They're teaching it wrong.
And I don't just mean teaching the concepts incorrectly (although they do plenty of that), I mean their teaching priorities are completely backwards. Set Theory is really fun. Basic Set Theory can be taught to someone without them needing to know how to add or subtract. We teach kids Venn Diagrams but never teach them all the fun operators that go with them? Why not? You say they won't understand? Bullshit. If we can teach third graders binary, we can teach them set theory. We take forever to get around to teaching algebra to kids, because its considered difficult. If something is a difficult conceptual leap, then you don't want to delay it, you want to introduce the concepts as early as possible. I say start teaching kids algebra once they know basic arithmetic. They don't need to know how to do crazy weird stuff like x * x = x² (they don't even know what ² means), but you can still introduce them to the idea of representing an unknown value with x. Then you can teach them exponentiation and logs and all those other operators first in the context of numbers, and then in the context of unknown variables. Then algebra isn't some scary thing that makes all those people who don't understand math give up, its something you simply grow up with.

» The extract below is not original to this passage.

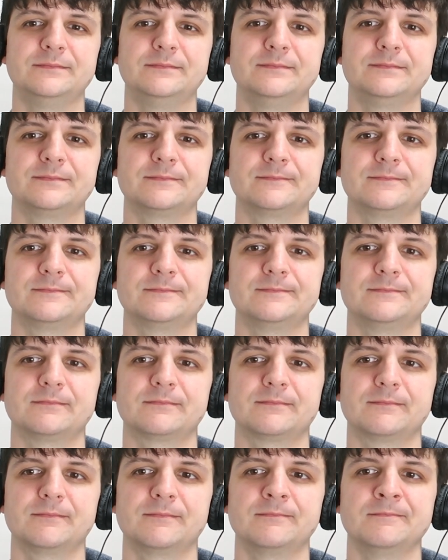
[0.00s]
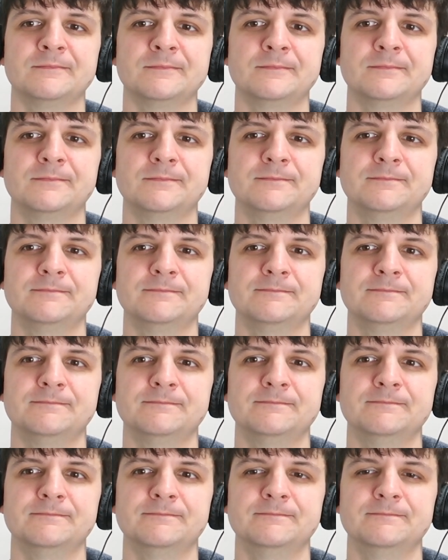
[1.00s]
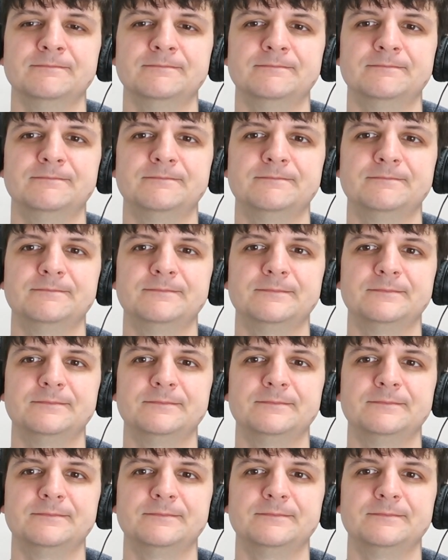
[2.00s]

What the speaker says: (silence)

In a similar manner, what the hell is with all those trig identities? Nobody memorizes those things! You memorize like, 2 or 3 of them, and almost only ever use sin² + cos² = 1. In a similar fashion, nobody ever uses integral trig identities because if you are using them you should have converted your coordinate system to polar coordinates, and if you can't do that then you can just look them up for crying out loud. Factoring and completing the square can be useful, but forcing students to do these problems over and over when they almost never actually show up in anything other than spoon-fed equations is insane.
Partial Fractions, on the other hand, are awesome and fun and why on earth are they only taught in intermediate calculus?! Kids are ALWAYS trying to pull apart fractions like that, and we always tell them to not do it - why not just teach them the right way to do it? By the time they finally got around to teaching me partial fractions, I was thinking that it would be some horrifically difficult, painful, complex process. It isn't. You just have to follow a few rules and then 0 out some functions. How can that possibly be harder than learning the concept of differentiation? And its useful too!
Lets say we want to teach someone basic calculus. How much do they need to know? They need to know addition, subtraction, division, multiplication, fractions, exponentiation, roots, algebra, limits, and derivatives. You could teach someone calculus without them knowing what sine and cosine even are. You could probably argue that, with proper teaching, calculus would be about as hard, or maybe a little harder, than trigonometry. Trigonometry, by the way, has an inordinate amount of time spent on it. Just tell kids how right triangles work, sine/cosine/tangent, SOHCAHTOA, a few identities, and you're good. You don't need to know scalene and isosceles triangles. Why do we even have special names for them? Who gives a shit if a triangle has sides of the same length? Either its a right triangle and its useful or its not a right triangle and you have to do some crazy sin law shit that usually means your algorithm is just wrong and so the only time you ever actually need to use it you can just look up the formula because it is a obtuse edge case that almost never comes up.
Think about that. We're grading kids by asking them to solve edge cases that never come up in reality and grading how well they are in math based off of that. And then we're confused when they complain about math having no practical application? Well duh. The sheer amount of time spent on useless topics is staggering. Calculus should be taught to high school freshman. Differential equations and complex analysis go to the seniors, and by the time you get into college you're looking at combinatorics and vector analysis, not basic calculus.
I have already seen some heavily flawed arguments against this. Some people say that people aren't interested in math, so this will never work. Since I'm saying that teaching kids advanced concepts early on will make them interested in math, this is a circular argument and invalid. Other people claim that the kids will never understand because of some bullshit about needing logical constructs, which just doesn't make sense because you should still introduce the concepts. Introducing a concept early on and having the student be confused about it is a good thing because it means they'll try to work it out over time. The more time you give them, the more likely it will click. Besides, most students aren't understanding algebra with the current system anyway, so I fail to see the point of that argument. It's not working now so don't try to change it or you'll make it worse? That's just pathetic.
TL;DR: Stop teaching kids stupid, pointless math they won't need and maybe they won't rightfully conclude that what they are being taught is useless.